▶ [Task item] From the first line to the last, copy the listing exactly and omit the pictures.

▶ [Information shown]

========

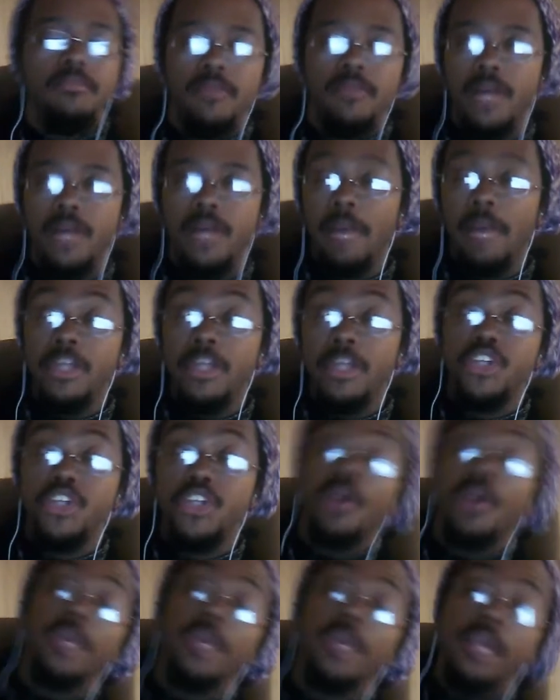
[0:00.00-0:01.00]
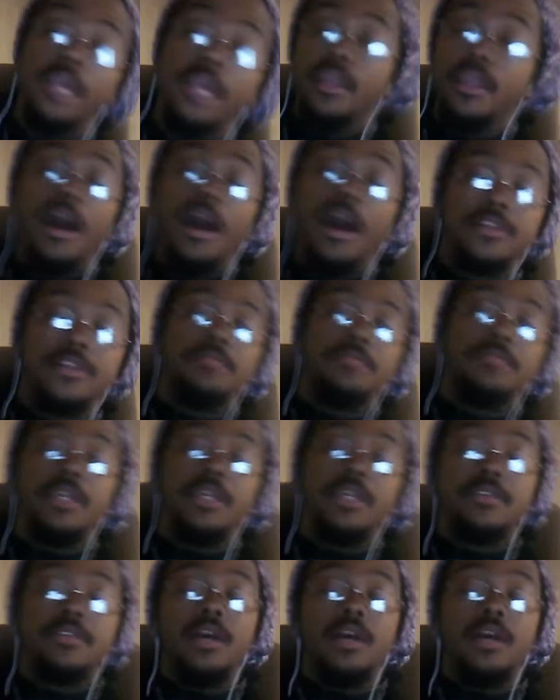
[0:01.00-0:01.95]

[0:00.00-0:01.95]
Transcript: I mean, sure, we get the awesomeness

========

▶ [Solution for this exercise]
[0:00.00-0:01.00]
[0:01.00-0:01.95]

[0:00.00-0:01.95]
Transcript: I mean, sure, we get the awesomeness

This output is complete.